Together, these two placed quite a burden on the Federal Reserve. The central bank is responsible for ensuring that the U.S. dollar maintains its value, and the primary tool at its disposal is the interest rate. A higher interest rate reduces the flow of dollars in the economy and ends up driving its value and combating inflation. The Fed's fight has seen it rapidly increase interest rates, and a crucial metric serving as its 'eyes' is the labor market. The reasoning behind these moves is that as the labor market slows down and more people are laid off, people will have less disposable income to spend, causing a decline in prices. The Fed's chairman, Mr. Jerome Powell confirmed this during his latest press briefing where he shared:

Yeah, I don't think -- you know, I know what's printed in the summary of economic projections and all that. I don't think you can deduce exactly what you said about what participants think because you don't know what they were thinking for first quarter GDP at that point. They could have been thinking about a fairly low number. Anyway, in any case, I'll just say I continue to think that it's possible that this time is really different. And the reason is there's just so much excess demand, really, in the labor market.

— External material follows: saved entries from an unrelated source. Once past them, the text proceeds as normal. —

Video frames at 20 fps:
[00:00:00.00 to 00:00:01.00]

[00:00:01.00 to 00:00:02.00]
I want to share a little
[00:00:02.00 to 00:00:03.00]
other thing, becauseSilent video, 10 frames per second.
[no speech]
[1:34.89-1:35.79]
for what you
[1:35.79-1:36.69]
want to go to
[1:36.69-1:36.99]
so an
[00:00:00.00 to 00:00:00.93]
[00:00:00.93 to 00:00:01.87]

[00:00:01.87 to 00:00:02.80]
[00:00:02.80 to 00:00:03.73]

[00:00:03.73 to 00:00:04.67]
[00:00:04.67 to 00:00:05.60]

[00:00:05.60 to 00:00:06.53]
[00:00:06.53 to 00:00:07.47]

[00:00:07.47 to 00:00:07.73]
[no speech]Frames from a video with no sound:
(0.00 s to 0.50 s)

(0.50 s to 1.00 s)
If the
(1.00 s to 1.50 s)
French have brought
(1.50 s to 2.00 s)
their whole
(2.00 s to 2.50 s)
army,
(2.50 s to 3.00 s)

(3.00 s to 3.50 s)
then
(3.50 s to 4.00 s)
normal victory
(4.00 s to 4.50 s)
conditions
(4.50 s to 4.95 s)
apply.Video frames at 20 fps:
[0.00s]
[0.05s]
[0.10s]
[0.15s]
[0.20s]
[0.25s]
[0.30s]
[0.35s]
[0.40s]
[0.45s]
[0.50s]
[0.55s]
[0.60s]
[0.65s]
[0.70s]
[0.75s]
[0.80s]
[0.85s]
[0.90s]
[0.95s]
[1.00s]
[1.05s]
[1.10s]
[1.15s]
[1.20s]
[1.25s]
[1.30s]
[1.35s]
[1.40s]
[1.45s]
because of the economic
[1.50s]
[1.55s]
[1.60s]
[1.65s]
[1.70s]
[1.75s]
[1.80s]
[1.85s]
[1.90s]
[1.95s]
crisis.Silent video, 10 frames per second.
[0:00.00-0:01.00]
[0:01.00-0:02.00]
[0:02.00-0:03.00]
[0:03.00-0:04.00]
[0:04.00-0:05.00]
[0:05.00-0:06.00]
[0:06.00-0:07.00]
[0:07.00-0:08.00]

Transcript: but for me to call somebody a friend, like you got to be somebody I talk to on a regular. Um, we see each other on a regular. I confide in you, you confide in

It's interesting as, you know, we've raised rates by 5 percentage points in 14 months, and the unemployment rate is 3 1/2 percent, pretty much where it was, even lower than where it was when we started. So job openings are still very, very high. We see by surveys and much, much evidence that conditions are cooling gradually. But it's -- it really is different. You know, it wasn't supposed to be possible for job openings to decline by as much of the -- as they've declined without unemployment going up. Well, that's what we've seen. So we -- there are no promises in this. But it just seems that -- to me that it's possible that we can continue to have a cooling in the labor market without having the big increases in unemployment that have gone with many, you know, prior episodes. Now, that would be against history. I fully appreciate that. That would be against the pattern. But I do think that it -- that this, that the situation in the labor market with so much excess demand, yet, you know, wages are actually -- wages have been moving down. Wage increases have been moving down, and that's a good sign, down to a more sustainable level.